• Dataset excerpts:
++++++

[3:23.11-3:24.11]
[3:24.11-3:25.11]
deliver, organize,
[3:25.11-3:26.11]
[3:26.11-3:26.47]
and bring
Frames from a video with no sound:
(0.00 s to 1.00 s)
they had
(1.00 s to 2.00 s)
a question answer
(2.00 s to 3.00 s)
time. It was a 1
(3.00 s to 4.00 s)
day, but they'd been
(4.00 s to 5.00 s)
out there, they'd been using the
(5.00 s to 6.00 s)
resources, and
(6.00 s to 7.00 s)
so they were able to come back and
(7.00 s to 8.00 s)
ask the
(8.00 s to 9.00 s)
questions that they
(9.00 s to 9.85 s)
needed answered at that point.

++++++

• WHAT IS REQUIRED: Could you output exactly the lines from the one containing "(2.00 s to 3.00 s)" to the end of the entries above, both included, and no others?

• THE COMPLETED TASK:
(2.00 s to 3.00 s)
time. It was a 1
(3.00 s to 4.00 s)
day, but they'd been
(4.00 s to 5.00 s)
out there, they'd been using the
(5.00 s to 6.00 s)
resources, and
(6.00 s to 7.00 s)
so they were able to come back and
(7.00 s to 8.00 s)
ask the
(8.00 s to 9.00 s)
questions that they
(9.00 s to 9.85 s)
needed answered at that point.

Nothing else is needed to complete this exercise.